EBML specifications
EBML principle
EBML is short for Extensible Binary Meta Language. EBML specifies a binary and octet (byte) aligned format inspired by the principle of XML. EBML itself is a generalized description of the technique of binary markup. Like XML, it is completely agnostic to any data that it might contain. Therein, the Matroska project is a specific implementation using the rules of EBML: It seeks to define a subset of the EBML language in the context of audio and video data (though it obviously isn't limited to this purpose). The format is made of 2 parts: the semantic and the syntax. The semantic specifies a number of IDs and their basic type and is not included in the data file/stream.
Just like XML, the specific "tags" (IDs in EBML parlance) used in an EBML implementation are arbitrary.
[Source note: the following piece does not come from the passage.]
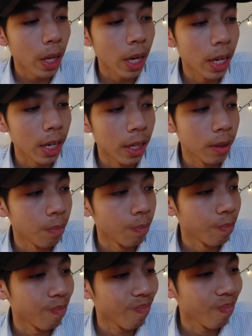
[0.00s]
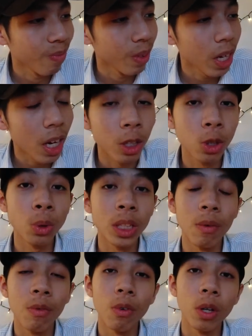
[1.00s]
And I'll do
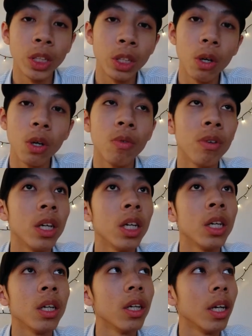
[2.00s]
some voiceover,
However, the semantic of EBML outlines general data types and ID's.
The known basic types are:
- Signed Integer - Big-endian, any size from 1 to 8 octets
- Unsigned Integer - Big-endian, any size from 1 to 8 octets
- Float - Big-endian, defined for 4 and 8 octets (32, 64 bits)
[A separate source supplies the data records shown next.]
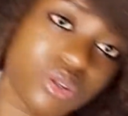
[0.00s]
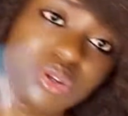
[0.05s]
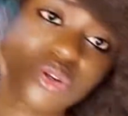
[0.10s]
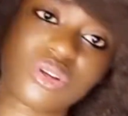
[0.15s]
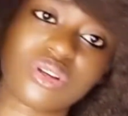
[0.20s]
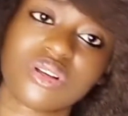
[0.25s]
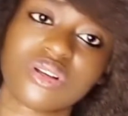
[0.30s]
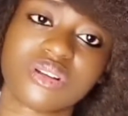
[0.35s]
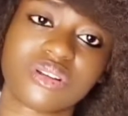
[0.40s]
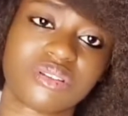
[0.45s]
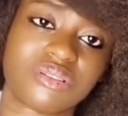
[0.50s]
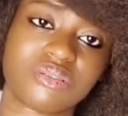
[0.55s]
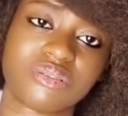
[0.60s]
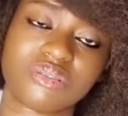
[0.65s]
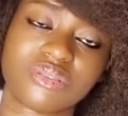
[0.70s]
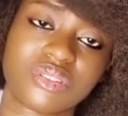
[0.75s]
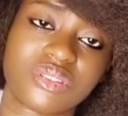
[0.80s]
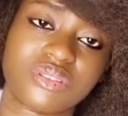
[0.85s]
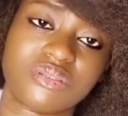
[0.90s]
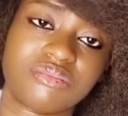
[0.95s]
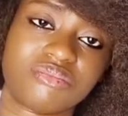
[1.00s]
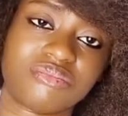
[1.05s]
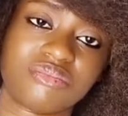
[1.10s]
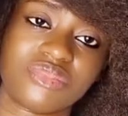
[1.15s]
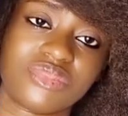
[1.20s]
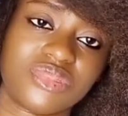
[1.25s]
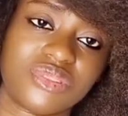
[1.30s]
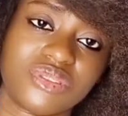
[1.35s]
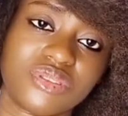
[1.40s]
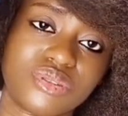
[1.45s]
look,
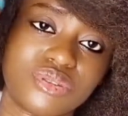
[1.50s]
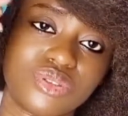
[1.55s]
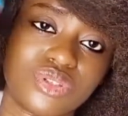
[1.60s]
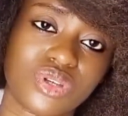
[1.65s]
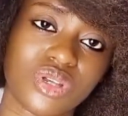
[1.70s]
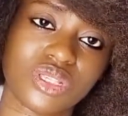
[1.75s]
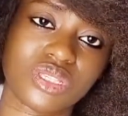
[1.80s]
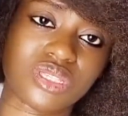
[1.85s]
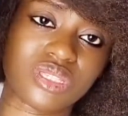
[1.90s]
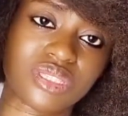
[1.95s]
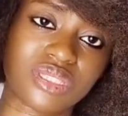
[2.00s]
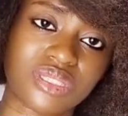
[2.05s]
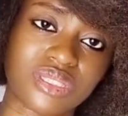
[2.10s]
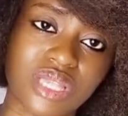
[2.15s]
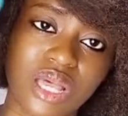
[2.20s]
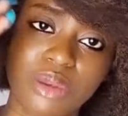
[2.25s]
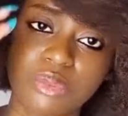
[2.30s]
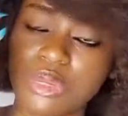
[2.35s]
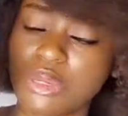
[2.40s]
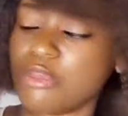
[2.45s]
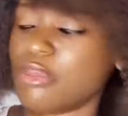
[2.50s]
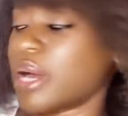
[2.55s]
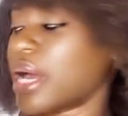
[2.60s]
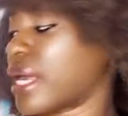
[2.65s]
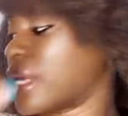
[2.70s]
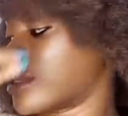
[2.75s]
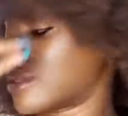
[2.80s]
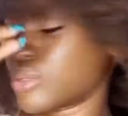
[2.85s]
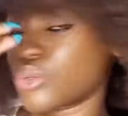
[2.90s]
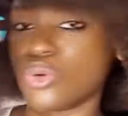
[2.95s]
just tell me
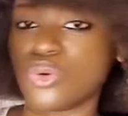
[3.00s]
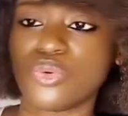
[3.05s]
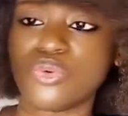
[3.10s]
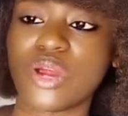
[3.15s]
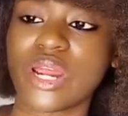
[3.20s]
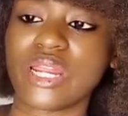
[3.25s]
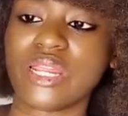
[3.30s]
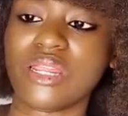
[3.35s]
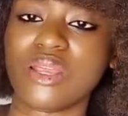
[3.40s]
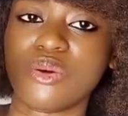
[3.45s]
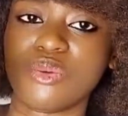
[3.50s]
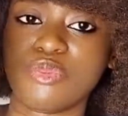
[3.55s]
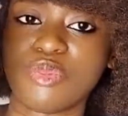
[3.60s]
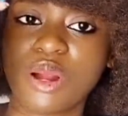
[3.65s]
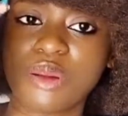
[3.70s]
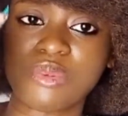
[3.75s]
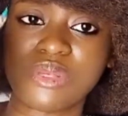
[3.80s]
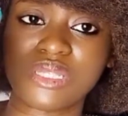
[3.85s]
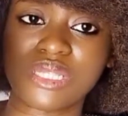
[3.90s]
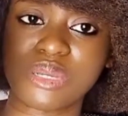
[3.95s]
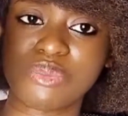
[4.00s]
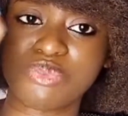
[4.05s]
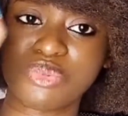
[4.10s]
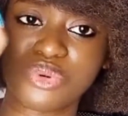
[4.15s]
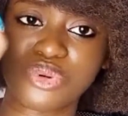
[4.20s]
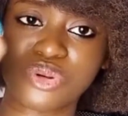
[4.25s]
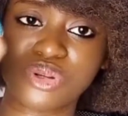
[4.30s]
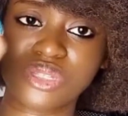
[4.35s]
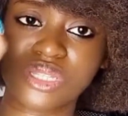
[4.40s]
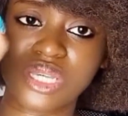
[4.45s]
buy it. So right now I'll probably say
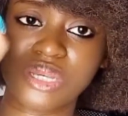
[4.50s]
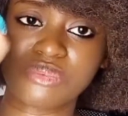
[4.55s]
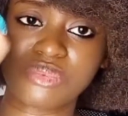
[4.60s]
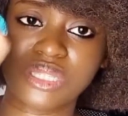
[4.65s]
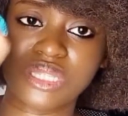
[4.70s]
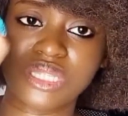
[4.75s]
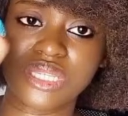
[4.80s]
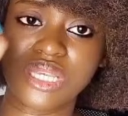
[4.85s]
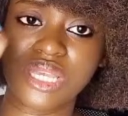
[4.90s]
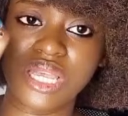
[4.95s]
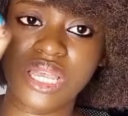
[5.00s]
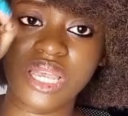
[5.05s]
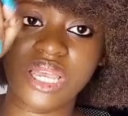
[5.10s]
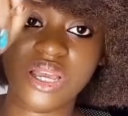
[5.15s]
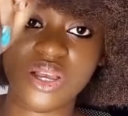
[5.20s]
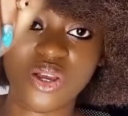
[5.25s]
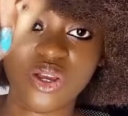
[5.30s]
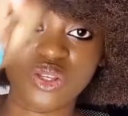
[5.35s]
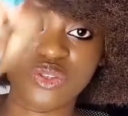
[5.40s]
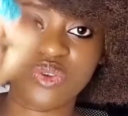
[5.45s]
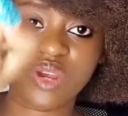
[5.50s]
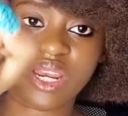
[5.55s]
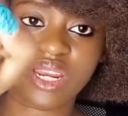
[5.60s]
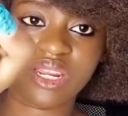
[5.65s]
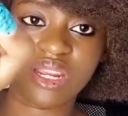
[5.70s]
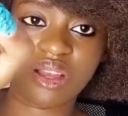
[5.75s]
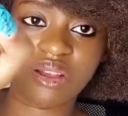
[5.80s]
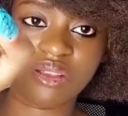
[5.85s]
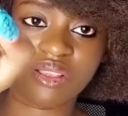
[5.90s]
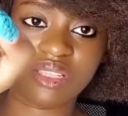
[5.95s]
product empty because
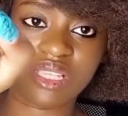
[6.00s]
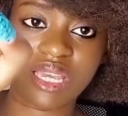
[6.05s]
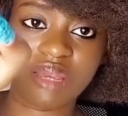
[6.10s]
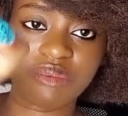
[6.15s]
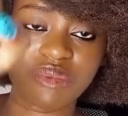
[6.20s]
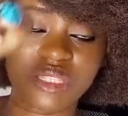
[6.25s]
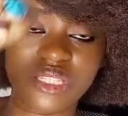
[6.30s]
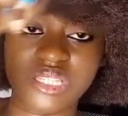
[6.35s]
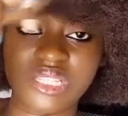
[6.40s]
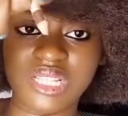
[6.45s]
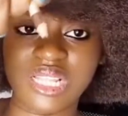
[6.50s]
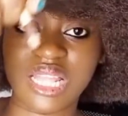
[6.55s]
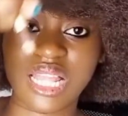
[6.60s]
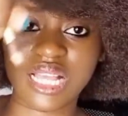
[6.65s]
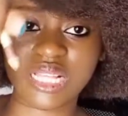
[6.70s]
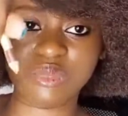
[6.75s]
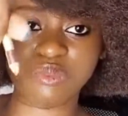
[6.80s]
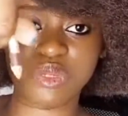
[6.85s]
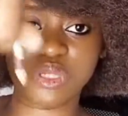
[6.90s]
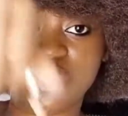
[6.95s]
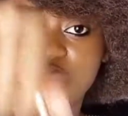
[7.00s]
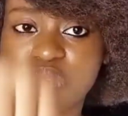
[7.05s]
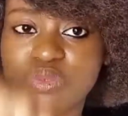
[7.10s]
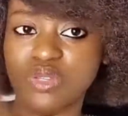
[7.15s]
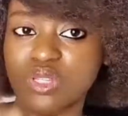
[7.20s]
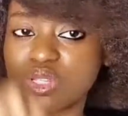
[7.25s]
right now it's empty. The last bit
- String - Printable ASCII (0x20 to 0x7E), zero-padded when needed
- UTF-8 - Unicode string, zero padded when needed (RFC 2279)
- Date - signed 8 octets integer in nanoseconds with 0 indicating the precise beginning of the millennium (at 2001-01-01T00:00:00,000000000 UTC)
- master-element - contains other EBML sub-elements of the next lower level
- Binary - not interpreted by the parser
As well as defining standard data types, EBML uses a system of Elements to make up an EBML "document." Elements incorporate an Element ID, a descriptor for the size of the element, and the binary data itself. Futher, Elements can be nested, or contain, Elements of a lower "level."
Element IDs are outlined as follows, beginning with the ID itself, followed by the Data Size, and then the non-interpreted Binary itself:
- Element ID coded with an UTF-8 like system :
bits, big-endian 1xxx xxxx - Class A IDs (2^7 -1 possible values) (base 0x8X) 01xx xxxx xxxx xxxx - Class B IDs (2^14-1 possible values) (base 0x4X 0xXX) 001x xxxx xxxx xxxx xxxx xxxx - Class C IDs (2^21-1 possible values) (base 0x2X 0xXX 0xXX) 0001 xxxx xxxx xxxx xxxx xxxx xxxx xxxx - Class D IDs (2^28-1 possible values) (base 0x1X 0xXX 0xXX 0xXX)
Some Notes:- The leading bits of the Class IDs are used to identify the length of the ID. The number of leading 0's + 1 is the length of the ID in octets. We will refer to the leading bits as the Length Descriptor.
- Any ID where all x's are composed entirely of 1's is a Reserved ID, thus the -1 in the definitions above.
- The Reserved IDs (all x set to 1) are the only IDs that may change the Length Descriptor.
- Data size, in octets, is also coded with an UTF-8 like system :
bits, big-endian 1xxx xxxx - value 0 to 2^7-2 01xx xxxx xxxx xxxx - value 0 to 2^14-2 001x xxxx xxxx xxxx xxxx xxxx - value 0 to 2^21-2 0001 xxxx xxxx xxxx xxxx xxxx xxxx xxxx - value 0 to 2^28-2 0000 1xxx xxxx xxxx xxxx xxxx xxxx xxxx xxxx xxxx - value 0 to 2^35-2 0000 01xx xxxx xxxx xxxx xxxx xxxx xxxx xxxx xxxx xxxx xxxx - value 0 to 2^42-2 0000 001x xxxx xxxx xxxx xxxx xxxx xxxx xxxx xxxx xxxx xxxx xxxx xxxx - value 0 to 2^49-2 0000 0001 xxxx xxxx xxxx xxxx xxxx xxxx xxxx xxxx xxxx xxxx xxxx xxxx xxxx xxxx - value 0 to 2^56-2
Since modern computers do not easily deal with data coded in sizes greater than 64 bits, any larger Element Sizes are left undefined at the moment. Currently, the Element Size coding allows for an Element to grow to 72000 To, i.e. 7x10^16 octets or 72000 terabytes, which will be sufficient for the time being.
There is only one reserved word for Element Size encoding, which is an Element Size encoded to all 1's. Such a coding indicates that the size of the Element is unknown, which is a special case that we believe will be useful for live streaming purposes. However, avoid using this reserved word unnecessarily, because it makes parsing slower and more difficult to implement.
- Data
- Integers are stored in their standard big-endian form (no UTF-like encoding), only the size may differ from their usual form (24 or 40 bits for example).
- The Signed Integer is just the big-endian representation trimmed from some 0x00 and 0xFF where they are not meaningful (sign). For example -2 can be coded as 0xFFFFFFFFFFFFFE or 0xFFFE or 0xFE and 5 can be coded 0x000000000005 or 0x0005 or 0x05.